Now we can write our function a little differently:

sometimes_t damn_soul(soul_t new_soul) {
  // Perform dark machinations - DO NOT LOOK INTO THE VOID

  if (error) {
    no_sinner_t result;
    result.error_value = error;
    return result;
  } else {
    sinner_t result;
    result.soul = damned_soul;
    return result;
  }
}

This code ain’t great, but it demonstrates my purpose here. Our caller is now (more or less) forced to inspect the return value before using it (let’s pretend they can’t just cast it).

sometimes_t could_be_soul = damn_soul(fresh_soul);

switch (typeof(could_be_soul)) {
  case sinner_t:
    // Stuff that handles the success case
    break;
  case no_sinner_t:
    // Stuff that handles the error case
    break;
  // No default because I say so, and we've handled all cases
}

This is a somewhat janky iterative example of a monad. A monad is just an abstract type that can be one of two (or possibly more) concrete types. A really generic version of our type hierarchy above could be:

typedef struct maybe maybe_t;

typedef struct just {
  T x;
} just_t implements_maybe_t;

typedef struct nothing implements maybe_t;

Where T is a generic type. In this case, nothing gives us, well, nothing, rather than an error code, but that’s because this is as generic as I can make it – not everything that might not produce a value need produce something to tell you why it didn’t.
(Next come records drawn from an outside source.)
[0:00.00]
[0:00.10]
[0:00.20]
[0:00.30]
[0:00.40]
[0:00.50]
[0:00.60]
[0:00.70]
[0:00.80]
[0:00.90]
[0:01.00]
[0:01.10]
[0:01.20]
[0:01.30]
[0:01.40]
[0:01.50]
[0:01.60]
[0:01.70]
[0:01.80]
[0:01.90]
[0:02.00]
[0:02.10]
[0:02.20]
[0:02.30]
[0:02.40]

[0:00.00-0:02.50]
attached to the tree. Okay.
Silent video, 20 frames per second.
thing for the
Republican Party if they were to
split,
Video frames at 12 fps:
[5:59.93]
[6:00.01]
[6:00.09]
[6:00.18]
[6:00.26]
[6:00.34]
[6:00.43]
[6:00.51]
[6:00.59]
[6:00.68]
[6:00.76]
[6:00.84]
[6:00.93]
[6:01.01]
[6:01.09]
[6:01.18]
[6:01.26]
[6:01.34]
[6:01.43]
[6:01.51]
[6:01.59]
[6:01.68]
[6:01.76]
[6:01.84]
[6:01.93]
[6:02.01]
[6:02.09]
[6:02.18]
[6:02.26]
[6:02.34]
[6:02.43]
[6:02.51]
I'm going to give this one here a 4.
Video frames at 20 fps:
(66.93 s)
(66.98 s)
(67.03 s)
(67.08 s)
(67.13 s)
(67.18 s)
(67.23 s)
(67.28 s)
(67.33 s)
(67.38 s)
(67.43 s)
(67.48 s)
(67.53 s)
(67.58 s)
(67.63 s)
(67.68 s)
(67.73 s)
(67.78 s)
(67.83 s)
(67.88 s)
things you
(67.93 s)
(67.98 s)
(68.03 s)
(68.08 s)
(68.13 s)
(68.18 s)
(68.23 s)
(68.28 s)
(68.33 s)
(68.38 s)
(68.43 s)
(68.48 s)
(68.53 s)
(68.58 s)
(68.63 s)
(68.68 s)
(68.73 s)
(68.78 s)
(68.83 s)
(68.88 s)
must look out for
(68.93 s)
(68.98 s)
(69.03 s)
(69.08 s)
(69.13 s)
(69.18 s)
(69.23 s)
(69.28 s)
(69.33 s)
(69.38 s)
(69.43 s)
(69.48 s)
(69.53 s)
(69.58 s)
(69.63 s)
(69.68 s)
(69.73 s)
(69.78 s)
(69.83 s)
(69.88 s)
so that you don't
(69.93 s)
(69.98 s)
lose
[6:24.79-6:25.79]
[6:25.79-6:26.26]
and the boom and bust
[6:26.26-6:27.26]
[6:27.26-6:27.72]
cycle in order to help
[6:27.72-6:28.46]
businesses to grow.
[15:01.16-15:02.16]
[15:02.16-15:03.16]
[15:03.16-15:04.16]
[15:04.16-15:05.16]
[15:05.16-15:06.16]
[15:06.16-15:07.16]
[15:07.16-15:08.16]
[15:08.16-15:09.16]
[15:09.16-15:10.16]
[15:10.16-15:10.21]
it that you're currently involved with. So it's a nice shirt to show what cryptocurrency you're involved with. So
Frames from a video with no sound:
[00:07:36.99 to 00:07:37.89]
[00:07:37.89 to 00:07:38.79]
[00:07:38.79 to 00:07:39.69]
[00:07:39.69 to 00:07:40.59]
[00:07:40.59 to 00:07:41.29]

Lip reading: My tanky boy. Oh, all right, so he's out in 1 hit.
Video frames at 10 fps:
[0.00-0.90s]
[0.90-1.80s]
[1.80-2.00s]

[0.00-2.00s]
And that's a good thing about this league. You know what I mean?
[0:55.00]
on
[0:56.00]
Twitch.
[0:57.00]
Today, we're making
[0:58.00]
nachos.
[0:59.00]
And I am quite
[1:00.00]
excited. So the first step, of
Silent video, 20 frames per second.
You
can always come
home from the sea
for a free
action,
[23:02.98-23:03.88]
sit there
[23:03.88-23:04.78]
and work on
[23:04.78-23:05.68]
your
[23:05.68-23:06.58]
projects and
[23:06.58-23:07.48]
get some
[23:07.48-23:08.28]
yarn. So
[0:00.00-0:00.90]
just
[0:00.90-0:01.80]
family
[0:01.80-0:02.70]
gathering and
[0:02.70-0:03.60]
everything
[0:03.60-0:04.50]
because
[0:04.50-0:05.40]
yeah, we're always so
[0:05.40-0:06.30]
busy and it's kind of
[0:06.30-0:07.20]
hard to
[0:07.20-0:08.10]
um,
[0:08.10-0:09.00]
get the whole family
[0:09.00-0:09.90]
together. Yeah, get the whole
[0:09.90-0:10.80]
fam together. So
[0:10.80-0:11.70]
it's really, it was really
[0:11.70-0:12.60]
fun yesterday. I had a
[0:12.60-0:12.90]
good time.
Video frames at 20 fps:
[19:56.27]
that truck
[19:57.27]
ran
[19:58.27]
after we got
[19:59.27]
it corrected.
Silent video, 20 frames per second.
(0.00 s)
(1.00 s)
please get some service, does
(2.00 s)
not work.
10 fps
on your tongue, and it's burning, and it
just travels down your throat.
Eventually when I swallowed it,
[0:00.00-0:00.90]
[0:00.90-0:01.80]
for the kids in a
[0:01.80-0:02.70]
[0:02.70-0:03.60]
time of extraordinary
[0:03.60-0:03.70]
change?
Tying It to Something Real

That’s all well and good, but our toy language doesn’t really have much to do with the real world and real programming, apart from a bit of syntax. Let’s revisit some of our constraints:

  1. Statically typed
  2. No pointers Immutable variables (shhh)
  3. Functions can only return a single value

These two sound a lot like a lot of functional languages you may have heard about. Monads come into play to solve some of the difficulties when you want to play nice with these constraints. Having a data type that wraps a few possible options is useful, especially when your language can effortlessly pattern-match against them, as is the case (heh) in Haskell:

case x of
   Nothing -> …
   Just y  -> …

If you’re interested in reading more about the Maybe monad, check out the awesome wiki page here. I hope this has been as helpful to you reading it as it has been to me writing it. Remember, a monad is just a present you need to unwrap! Keep in mind that there are many other uses for Monads – they encapsulate a whole bunch of different possibilities. This is just a simple and straightforward introduction to a monad as a data type, and what that represents.